Research Suggests a Trans Fats Ban Would Save Lives

Wednesday 16th September 2015

According to research, a UK ban on trans fats would save 7,200 lives over the next five years.

This artificial fat is used to advance the shelf-life, texture and taste of processed foods, but it also occurs naturally some meats and most dairy products.

Experts from both Liverpool University’s Department of Public Health and Policy and Oxford University suggest that placing a ban on trans fats could save thousands of lives across Britain each year.

In a British Medical Journal publication, experts write that about 7,200 heart disease deaths could be prevented over the next five years in England if a ban was placed on trans fats.

There is currently no legal obligation for manufacturers to label artificial fats on foods. It is advised that consumers check the list of ingredients for hydrogenated vegetable oils or hydrogenated fats.

It is also not legally required to rid foods of trans fats. Some manufacturers have committed to work towards the removal of them through the Government’s responsibility deal. However, authors of the study said voluntary commitments made by industry don’t go far enough and ‘decisive action’ should be taken.

They also said a complete ban on trans fatty acids in processed foods could postpone or prevent around 7,200 deaths from heart disease between 2015-2020.

The study’s authors say policies to improve labelling or just remove trans fats from fast foods and restaurants might save between 1,800 and 3,500 heart disease deaths and reduce inequalities by 1500 deaths. This would make them half as effective at best. They feel a regulatory policy to eradicate trans fats from Britain’s processed foods would be the most equitable and effective option.
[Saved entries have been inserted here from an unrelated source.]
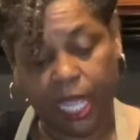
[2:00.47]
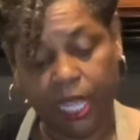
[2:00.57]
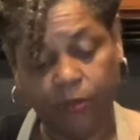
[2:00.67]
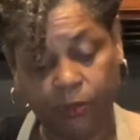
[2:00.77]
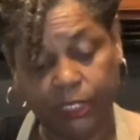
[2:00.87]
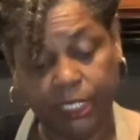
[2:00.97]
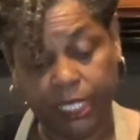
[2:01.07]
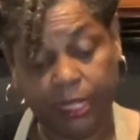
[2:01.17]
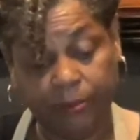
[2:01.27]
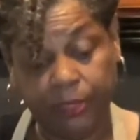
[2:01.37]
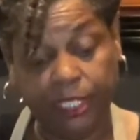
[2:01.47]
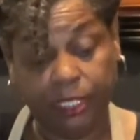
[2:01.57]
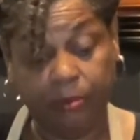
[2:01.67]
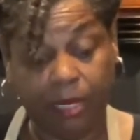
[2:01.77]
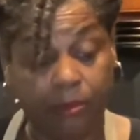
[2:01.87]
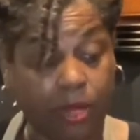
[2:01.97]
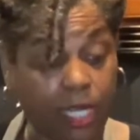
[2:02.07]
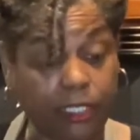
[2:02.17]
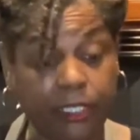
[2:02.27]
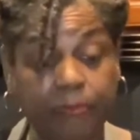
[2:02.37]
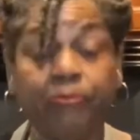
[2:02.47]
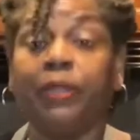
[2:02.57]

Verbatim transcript: I will need. I'm putting in my broccoli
However, the researchers believe that continuing simply to rely on industry to reformulate products voluntarily could have negative economic and health outcomes.

Industrial trans fats come from plant oils in a process called hydrogenation. A higher intake of these fats is connected to a greater risk of heart disease and death. Lower-income families are said to be more likely to consume trans fats.
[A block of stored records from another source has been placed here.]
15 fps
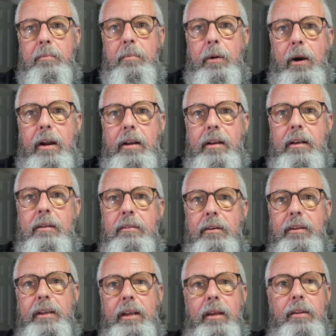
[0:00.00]
part, or
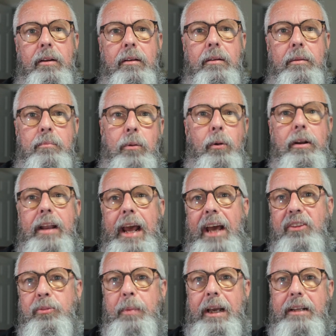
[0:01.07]
the other important
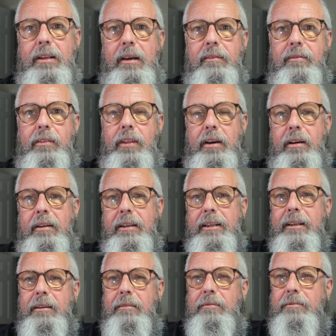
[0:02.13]
aspect of the
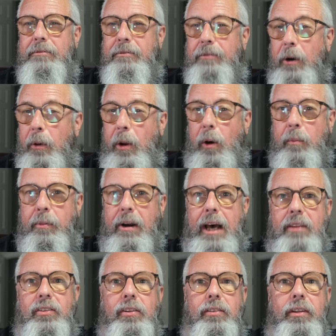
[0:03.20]
photo
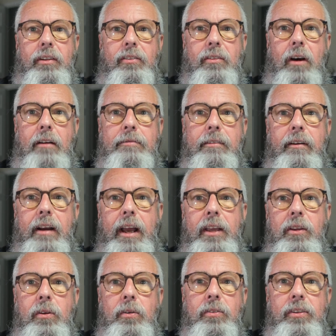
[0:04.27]
processing software I
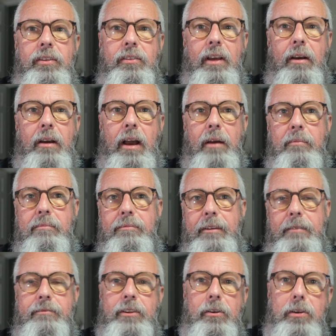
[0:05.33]
use is,
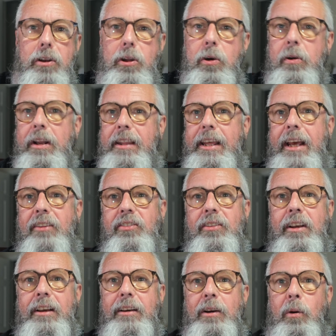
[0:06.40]
if you're new to this,
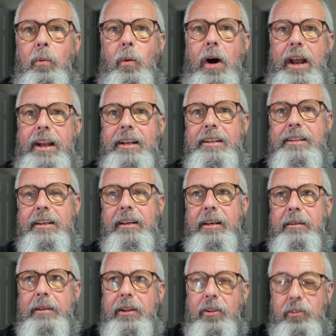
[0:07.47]
wanted to
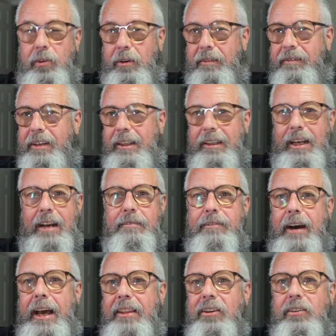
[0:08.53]
sort of
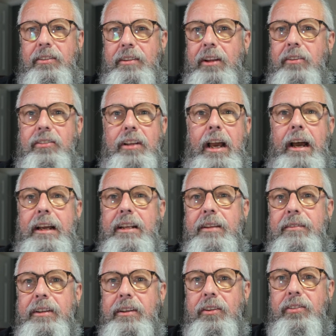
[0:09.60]
clarify, there's kind
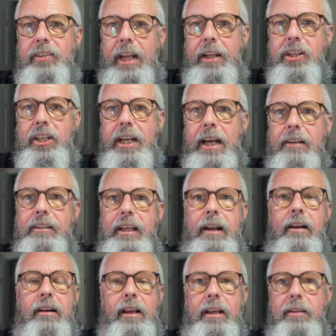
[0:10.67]
of a distinction out
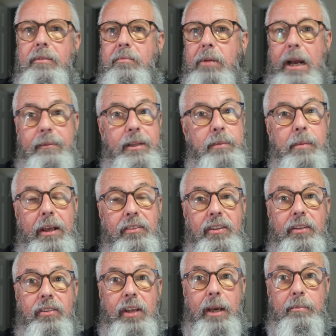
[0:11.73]
there, and probably the best
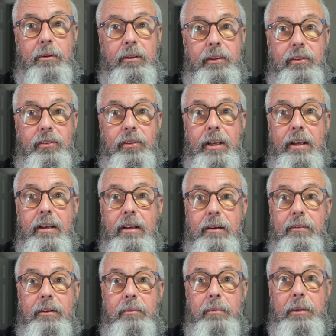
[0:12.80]
example is
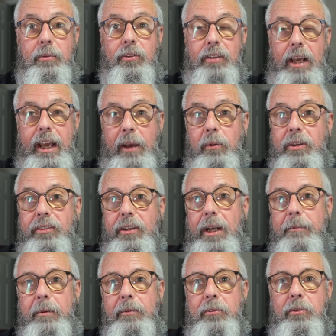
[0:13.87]
when people say, hey, what's the
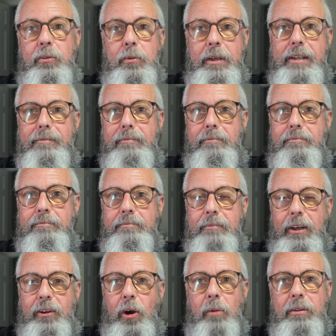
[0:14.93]
difference between
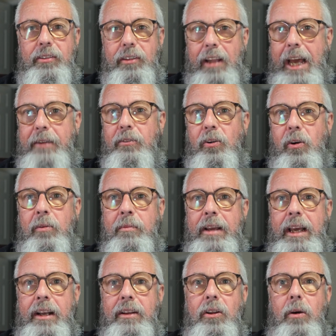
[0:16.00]
Adobe's Lightroom
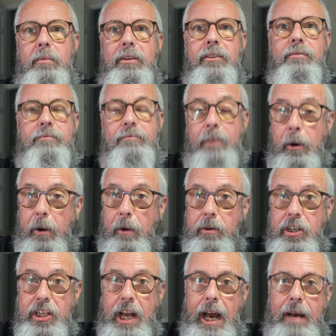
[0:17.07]
and Adobe's
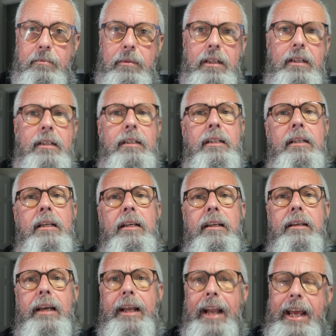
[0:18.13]
Photoshop?
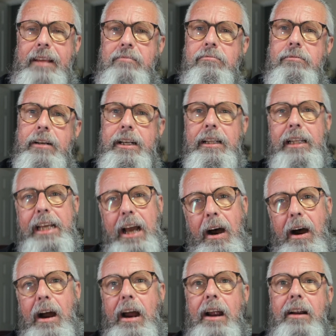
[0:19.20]
And they really
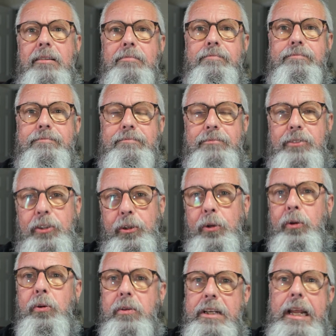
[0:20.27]
are
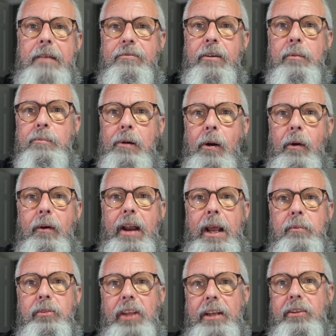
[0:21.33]
two different
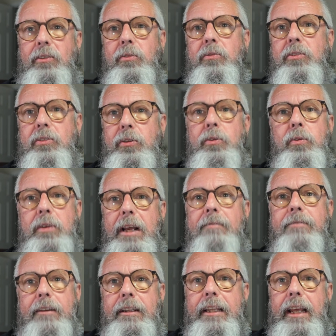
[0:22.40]
programs that do two
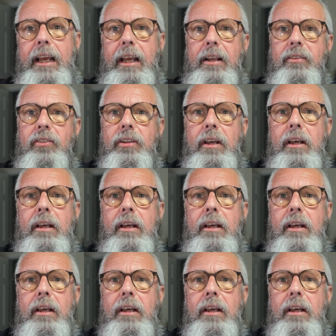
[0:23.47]
different things.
Consultant cardiologist from the University of Sheffield, Dr Tim Chico, said it’s clear that trans fats (the use of which is only beneficial to the food industry) increase the risk of coronary disease.
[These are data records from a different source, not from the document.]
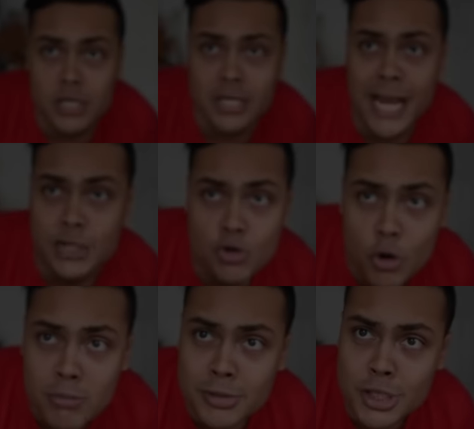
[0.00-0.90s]
to the next
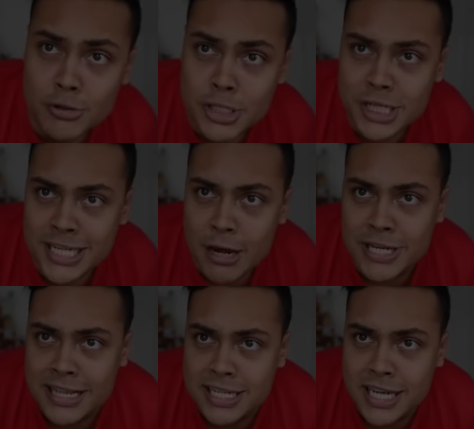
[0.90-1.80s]
room, she'll just now
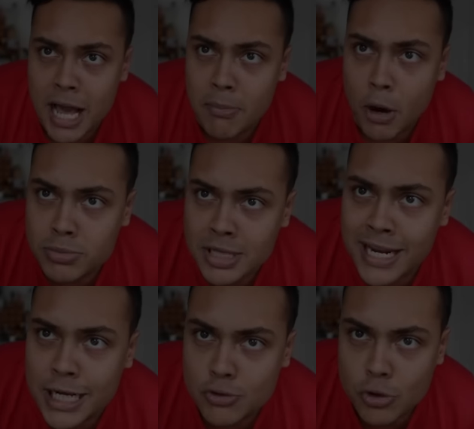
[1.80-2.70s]
take this light bulb to the
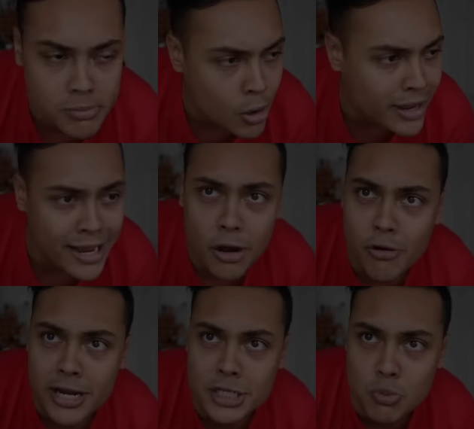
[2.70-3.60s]
next room, okay? All
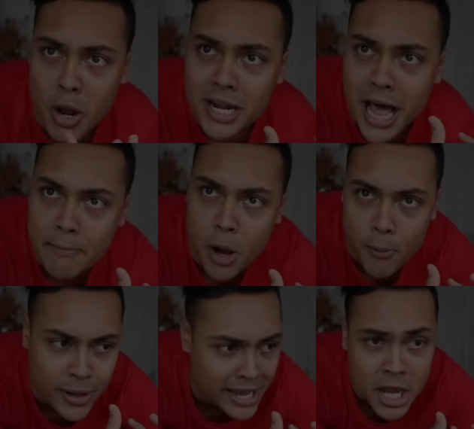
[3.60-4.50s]
right, just one light bulb,
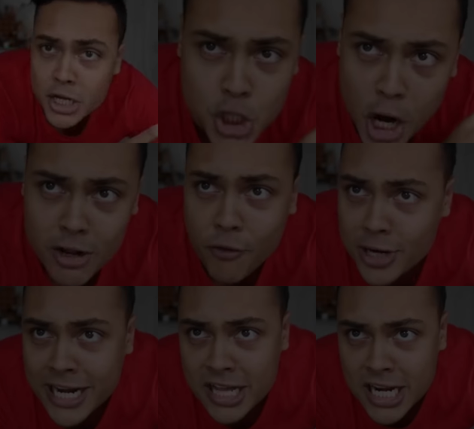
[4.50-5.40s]
okay? She can't afford
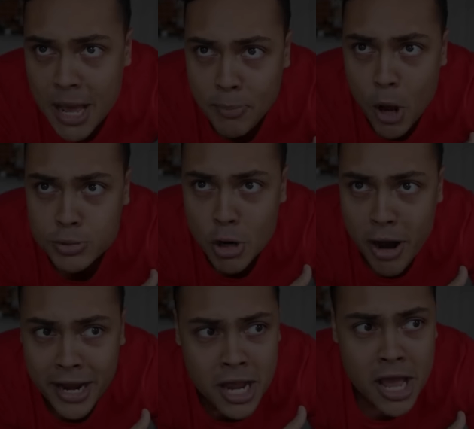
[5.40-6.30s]
any other light bulbs, all
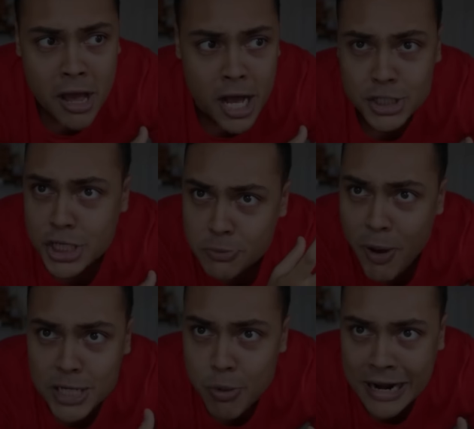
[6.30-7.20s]
right? She just
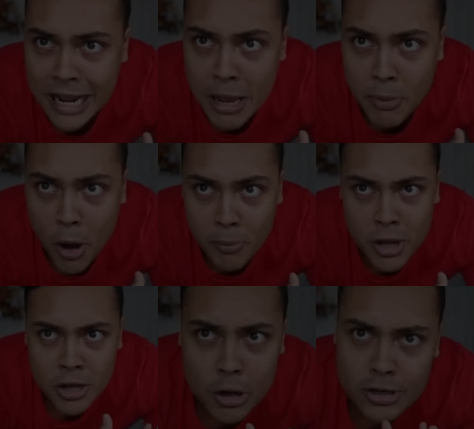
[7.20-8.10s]
buys one light bulb.
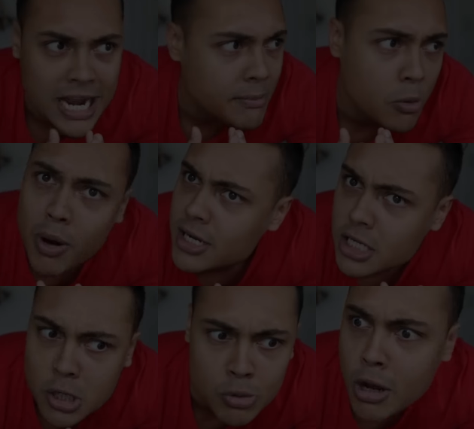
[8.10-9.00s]
God damn it, why is it
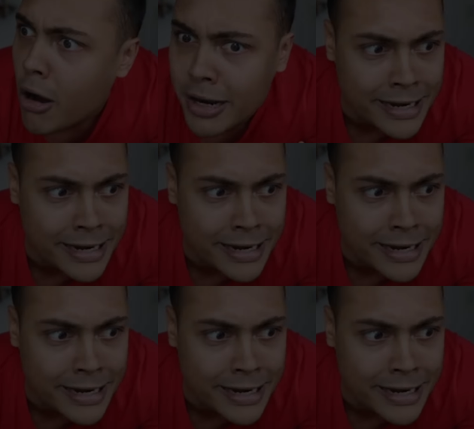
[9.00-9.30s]
so dark in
He said the conclusion of this study is that a trans fat ban would save a substantial amount of lives, as well as saving the public money. This doesn’t even account for the emotional costs to families who have suffered the effects of heart disease.

Professor of nutrition and dietetics at Kings College London, Tom Sanders, said industrial artificial fats are almost absent from UK diets, and the number of preventable deaths given in the study is flawed.

He said that higher intakes of trans fats in low-income groups could be explained mainly by the fact that they are more likely to have fatty meat products and full fat butter and milk, and added that naturally occurring sources of trans fats are not linked to an increased risk of heart disease.